# [Directions]
Only the lines from the one with "[5:30.12-5:31.12]" through the end of the material are wanted, copied exactly and with the pictures left out.

# [Available data]
--
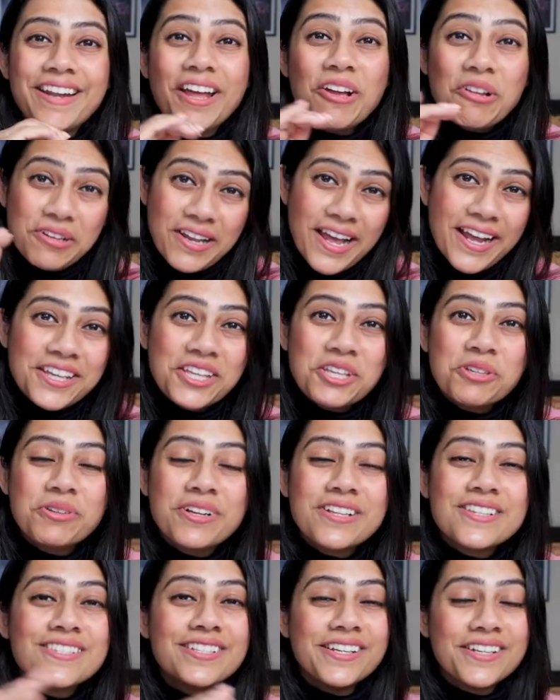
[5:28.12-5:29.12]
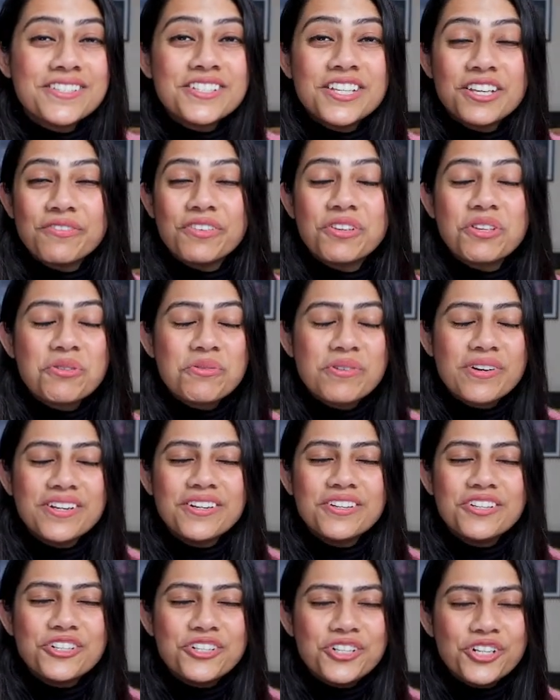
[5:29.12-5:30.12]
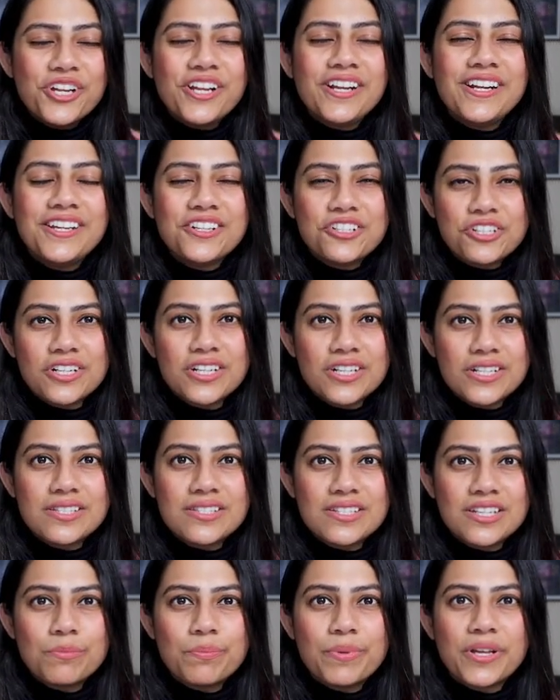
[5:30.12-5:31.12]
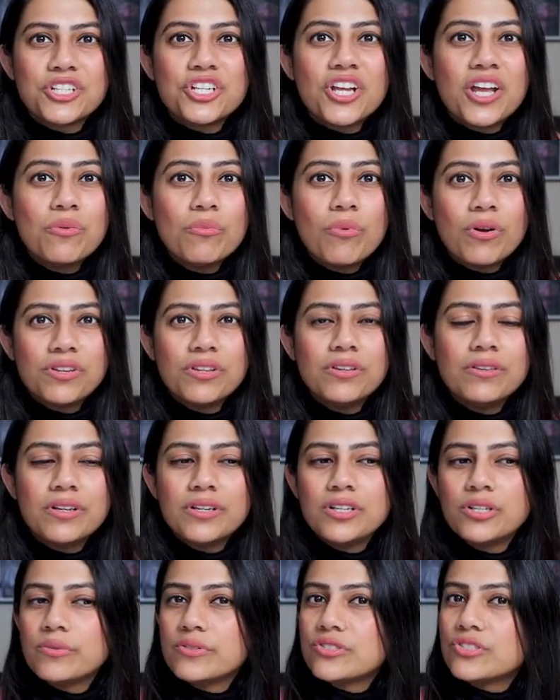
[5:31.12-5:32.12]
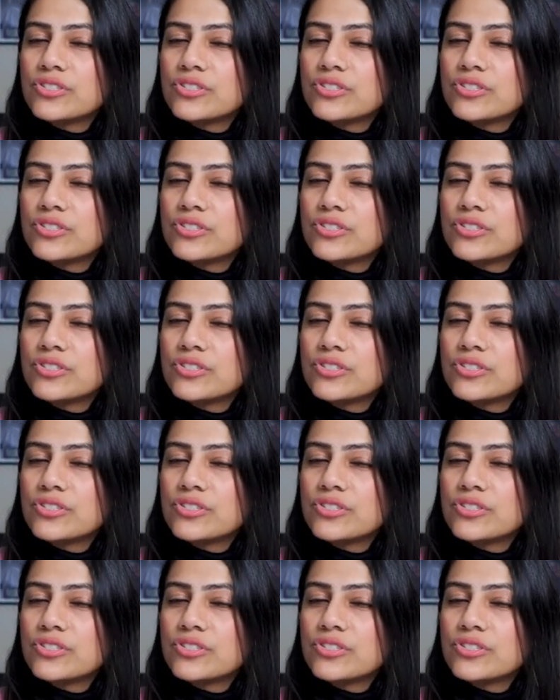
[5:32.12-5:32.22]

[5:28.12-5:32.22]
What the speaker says: Now, like you can see, it's giving you a really realistic picture, and what you can do is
--
# [Answer to this exercise]
[5:30.12-5:31.12]
[5:31.12-5:32.12]
[5:32.12-5:32.22]

[5:28.12-5:32.22]
What the speaker says: Now, like you can see, it's giving you a really realistic picture, and what you can do is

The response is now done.